Still not sure whether corporation type S or C is right for you? You are not alone. Florida corporate law is complex, and there are many nuances to the C vs S corporation dilemma.
To find out which business structure would best serve your needs, contact the Cueto Law Group today. Our experienced corporate attorneys will help you understand the differences and guide you through the incorporation process.
Which Is Better, S Corp or C Corp? Final Thoughts
Like most questions in corporate law, this one does not have a clear-cut answer. A key difference between S corporations and C corporations is that the S corp tax election enables you to benefit from pass-through taxation and save on corporate taxes.
However, the C corporation and S corporation differences do not stop there. You should consider many other factors, including their respective formation, ownership, and management requirements.

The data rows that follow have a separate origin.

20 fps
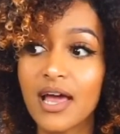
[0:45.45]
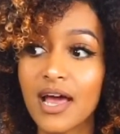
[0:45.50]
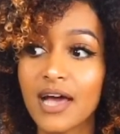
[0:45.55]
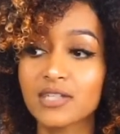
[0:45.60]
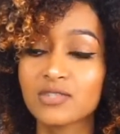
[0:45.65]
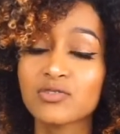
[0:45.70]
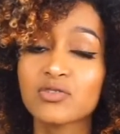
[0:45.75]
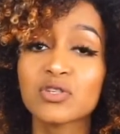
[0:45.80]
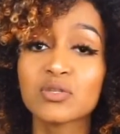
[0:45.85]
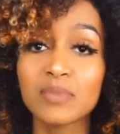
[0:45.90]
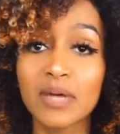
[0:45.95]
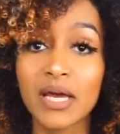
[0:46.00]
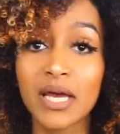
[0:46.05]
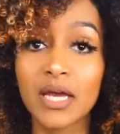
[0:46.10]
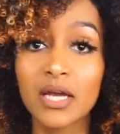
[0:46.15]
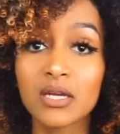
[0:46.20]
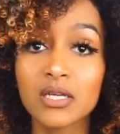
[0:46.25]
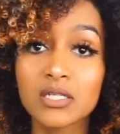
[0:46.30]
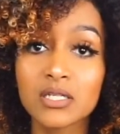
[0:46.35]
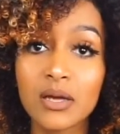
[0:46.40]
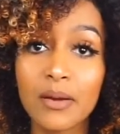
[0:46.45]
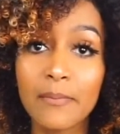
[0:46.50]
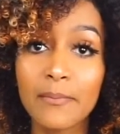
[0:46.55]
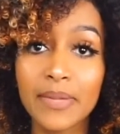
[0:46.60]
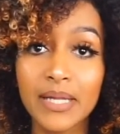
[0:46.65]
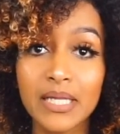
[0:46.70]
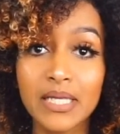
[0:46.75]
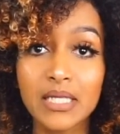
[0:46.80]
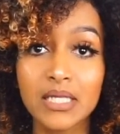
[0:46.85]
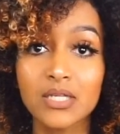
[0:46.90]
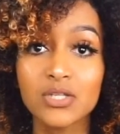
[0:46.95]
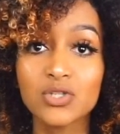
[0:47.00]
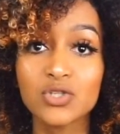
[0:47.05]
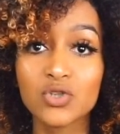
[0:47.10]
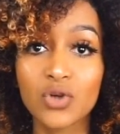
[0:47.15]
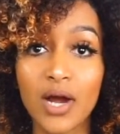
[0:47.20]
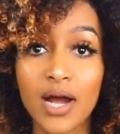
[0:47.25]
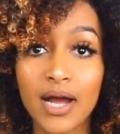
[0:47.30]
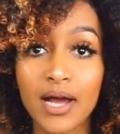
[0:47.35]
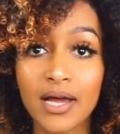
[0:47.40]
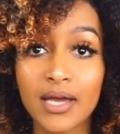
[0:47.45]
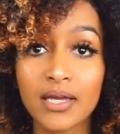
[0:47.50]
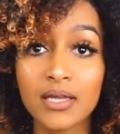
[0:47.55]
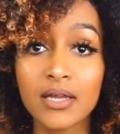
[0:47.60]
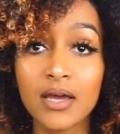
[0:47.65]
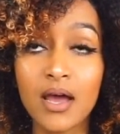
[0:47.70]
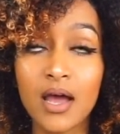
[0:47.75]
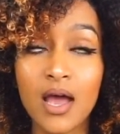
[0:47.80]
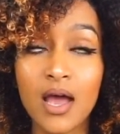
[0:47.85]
As soon as my hair is completely dried,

Ultimately, whether S or C corporation status would suit you best depends on the size and nature of your business, your long-term goals, and how you plan to run the company on a day-to-day basis.
S vs C Corporation FAQs
Read the answers to common questions about the difference between C and S corporation status:
Can an S Corporation Be Taxed as a C Corporation?
S corporations cannot be taxed as C corporations. S corporations are subject to pass-through taxation, which means that the company income “passes through” to the owners and is taxed at personal income tax rates. C corporations are taxed twice: once at the corporate level and separately at the personal level.
Can You Change from S Corp to C Corp?
You can change from S corp to C corp, but there is no standard IRS form to that effect. Instead, you will have to file a written statement as well as consent signed by a majority of the corporation’s shareholders with the appropriate IRS service center.
Can You Change from C Corp to S Corp?
To convert your C corporation into an S corporation, you must file Form 2553 (Election by a Small Business Corporation) with the IRS. The filing deadline is two months and 15 days from the start of the tax year. The form must be signed by all shareholders.